The South African Government, through the Department of Trade, Industry and competition, the Department of Finance and other government agencies, have put policies into place to assist the development of exporters, to assist entrepreneurial activities and to assist the development of particular manufacturing sectors. This assistance is in the form of:
  • Information support services
  • Training
  • Subsidies
  • Infrastructure support
  • Tax reform
The establishment of Export Councils these include:
  • Tax exemption
  • International registration funding: The funding providing for patents, trade marks, copyrights registrations. Contact the dtic, and establish the types of assistance and the conditions for eligibility.
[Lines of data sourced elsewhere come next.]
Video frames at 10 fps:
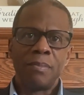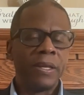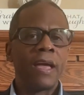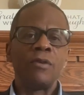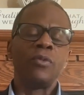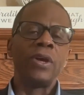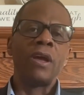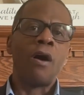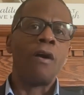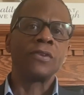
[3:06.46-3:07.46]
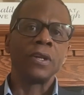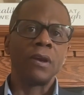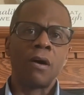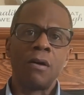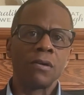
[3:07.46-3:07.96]
But yet we often
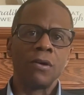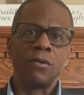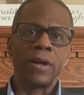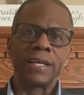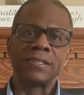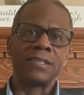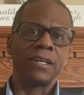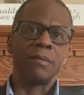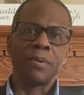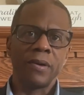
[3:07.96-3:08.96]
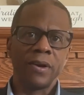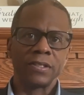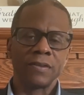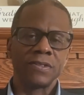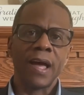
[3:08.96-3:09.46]
all go extended
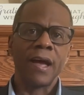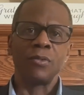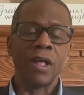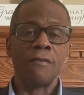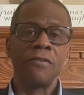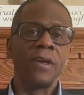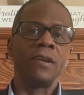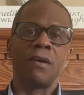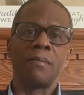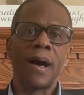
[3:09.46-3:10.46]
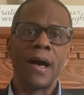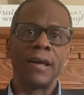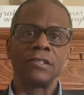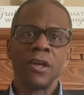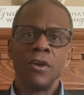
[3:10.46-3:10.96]
periods of time without feeding our minds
There are other types of assistance offered by public and private institutions, see listing under Support Sources of Tshwane Trade Points Pretoria
One of the greatest mistakes made by companies entering the export arena, is failing to divide up or segment the market they wish to enter. It is of the utmost importance that a well defined plan of the intended market including the customers to be targeted, must recorded. One important aspect when outlining your market is to distinguish between buyers and the end users of your product/s. In some instances the buyer could also be the end user, but the buyer may be also purchase on behalf of the end users for example: a Distributor. The market/s chosen needs to be segmented into specific groups of buyers/consumers and potential buyers in the said market. A segment is a group of buyers who are similar to one another (and yet different from the rest of the market) example: Professionals aged between 25 - 30 years. These segments should be divided into the needs and wants of these buyers. The segment is only worth pursuing when you can meet these needs and wants better than your competition could. By finding a segment in which there is little or no competition, you are more likely to have more chance of success.
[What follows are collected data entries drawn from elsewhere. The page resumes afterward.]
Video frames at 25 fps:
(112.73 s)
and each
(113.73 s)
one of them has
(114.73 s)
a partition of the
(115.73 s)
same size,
Product features can be approached under the headings;
  • Function, size, colour, presentation - packaging, weight etc
  • Additional features
  • Price - expensive or affordable
  • Image - product, company and country
  • Distribution - sole agent, non-exclusive agent, after sales service and warrantees
  • Explicit Features -the needs and wants that my product/s satisfies.
Having examined your product in terms of the above criteria, judging the quality and quantity of the product/s features, you will be able to better position your product in the intended market. Each of these features can be used to increase your negotiating powers with your buyers.
Foreign markets differ in various ways to that of your domestic market to the extent that that market may not readily accept your product. Factors that may effect how your product is marketed include:
  • Price
  • Colour
  • Size
  • Cultural preferences
  • Language
  • Religion
  • Technical standards - also see Technical barriers to trade -Question 13 section: My Company
  • Climatic considerations - North vs. Southern Hemisphere conditions
  • Business practices
  • Legal Environment
  • Bilateral and multilateral agreements
If your product is different, buyers could request that you change your product to suit the needs of that particular market. Success in exporting is highly dependent on your ability to meet the needs of potential buyer/s..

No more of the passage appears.